__Supplied material__:
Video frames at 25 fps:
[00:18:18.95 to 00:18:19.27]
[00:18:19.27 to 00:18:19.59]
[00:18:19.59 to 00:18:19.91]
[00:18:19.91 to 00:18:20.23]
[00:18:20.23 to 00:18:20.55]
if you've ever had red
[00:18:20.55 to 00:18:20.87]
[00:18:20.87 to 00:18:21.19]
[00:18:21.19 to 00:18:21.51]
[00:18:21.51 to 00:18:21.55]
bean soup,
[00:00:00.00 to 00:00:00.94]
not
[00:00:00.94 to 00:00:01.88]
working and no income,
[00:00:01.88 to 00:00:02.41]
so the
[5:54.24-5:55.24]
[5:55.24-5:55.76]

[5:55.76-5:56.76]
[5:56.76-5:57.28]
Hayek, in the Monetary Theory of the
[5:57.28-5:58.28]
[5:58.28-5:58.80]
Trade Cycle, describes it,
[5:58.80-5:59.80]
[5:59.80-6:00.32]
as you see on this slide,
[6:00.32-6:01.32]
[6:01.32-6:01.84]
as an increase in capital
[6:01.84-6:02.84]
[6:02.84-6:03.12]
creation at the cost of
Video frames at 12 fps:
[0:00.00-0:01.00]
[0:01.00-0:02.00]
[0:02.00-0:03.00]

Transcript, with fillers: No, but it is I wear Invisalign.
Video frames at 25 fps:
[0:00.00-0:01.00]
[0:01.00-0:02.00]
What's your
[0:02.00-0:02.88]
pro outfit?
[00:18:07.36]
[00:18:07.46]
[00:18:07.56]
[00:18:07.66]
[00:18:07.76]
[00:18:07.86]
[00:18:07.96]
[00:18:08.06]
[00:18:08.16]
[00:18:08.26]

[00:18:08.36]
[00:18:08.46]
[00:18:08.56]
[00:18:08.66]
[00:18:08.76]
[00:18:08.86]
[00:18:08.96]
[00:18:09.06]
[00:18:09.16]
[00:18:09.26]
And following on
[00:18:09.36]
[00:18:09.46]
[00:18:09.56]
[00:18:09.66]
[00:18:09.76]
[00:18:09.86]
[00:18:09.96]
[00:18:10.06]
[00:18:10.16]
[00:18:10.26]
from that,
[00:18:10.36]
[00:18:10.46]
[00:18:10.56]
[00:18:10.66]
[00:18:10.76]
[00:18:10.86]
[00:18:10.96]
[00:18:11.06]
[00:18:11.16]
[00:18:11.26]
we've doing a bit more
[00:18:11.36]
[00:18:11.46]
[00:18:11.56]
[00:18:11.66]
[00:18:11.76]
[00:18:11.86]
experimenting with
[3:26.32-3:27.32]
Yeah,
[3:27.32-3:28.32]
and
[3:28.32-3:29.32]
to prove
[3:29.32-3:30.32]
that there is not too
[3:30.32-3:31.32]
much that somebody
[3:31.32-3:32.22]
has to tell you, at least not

__Directions for this task__: Your output should be the listing's lines, exact and complete, from its first line to the line that contains "[00:18:11.76]", inclusive.

__Result below__:
Video frames at 25 fps:
[00:18:18.95 to 00:18:19.27]
[00:18:19.27 to 00:18:19.59]
[00:18:19.59 to 00:18:19.91]
[00:18:19.91 to 00:18:20.23]
[00:18:20.23 to 00:18:20.55]
if you've ever had red
[00:18:20.55 to 00:18:20.87]
[00:18:20.87 to 00:18:21.19]
[00:18:21.19 to 00:18:21.51]
[00:18:21.51 to 00:18:21.55]
bean soup,
[00:00:00.00 to 00:00:00.94]
not
[00:00:00.94 to 00:00:01.88]
working and no income,
[00:00:01.88 to 00:00:02.41]
so the
[5:54.24-5:55.24]
[5:55.24-5:55.76]

[5:55.76-5:56.76]
[5:56.76-5:57.28]
Hayek, in the Monetary Theory of the
[5:57.28-5:58.28]
[5:58.28-5:58.80]
Trade Cycle, describes it,
[5:58.80-5:59.80]
[5:59.80-6:00.32]
as you see on this slide,
[6:00.32-6:01.32]
[6:01.32-6:01.84]
as an increase in capital
[6:01.84-6:02.84]
[6:02.84-6:03.12]
creation at the cost of
Video frames at 12 fps:
[0:00.00-0:01.00]
[0:01.00-0:02.00]
[0:02.00-0:03.00]

Transcript, with fillers: No, but it is I wear Invisalign.
Video frames at 25 fps:
[0:00.00-0:01.00]
[0:01.00-0:02.00]
What's your
[0:02.00-0:02.88]
pro outfit?
[00:18:07.36]
[00:18:07.46]
[00:18:07.56]
[00:18:07.66]
[00:18:07.76]
[00:18:07.86]
[00:18:07.96]
[00:18:08.06]
[00:18:08.16]
[00:18:08.26]

[00:18:08.36]
[00:18:08.46]
[00:18:08.56]
[00:18:08.66]
[00:18:08.76]
[00:18:08.86]
[00:18:08.96]
[00:18:09.06]
[00:18:09.16]
[00:18:09.26]
And following on
[00:18:09.36]
[00:18:09.46]
[00:18:09.56]
[00:18:09.66]
[00:18:09.76]
[00:18:09.86]
[00:18:09.96]
[00:18:10.06]
[00:18:10.16]
[00:18:10.26]
from that,
[00:18:10.36]
[00:18:10.46]
[00:18:10.56]
[00:18:10.66]
[00:18:10.76]
[00:18:10.86]
[00:18:10.96]
[00:18:11.06]
[00:18:11.16]
[00:18:11.26]
we've doing a bit more
[00:18:11.36]
[00:18:11.46]
[00:18:11.56]
[00:18:11.66]
[00:18:11.76]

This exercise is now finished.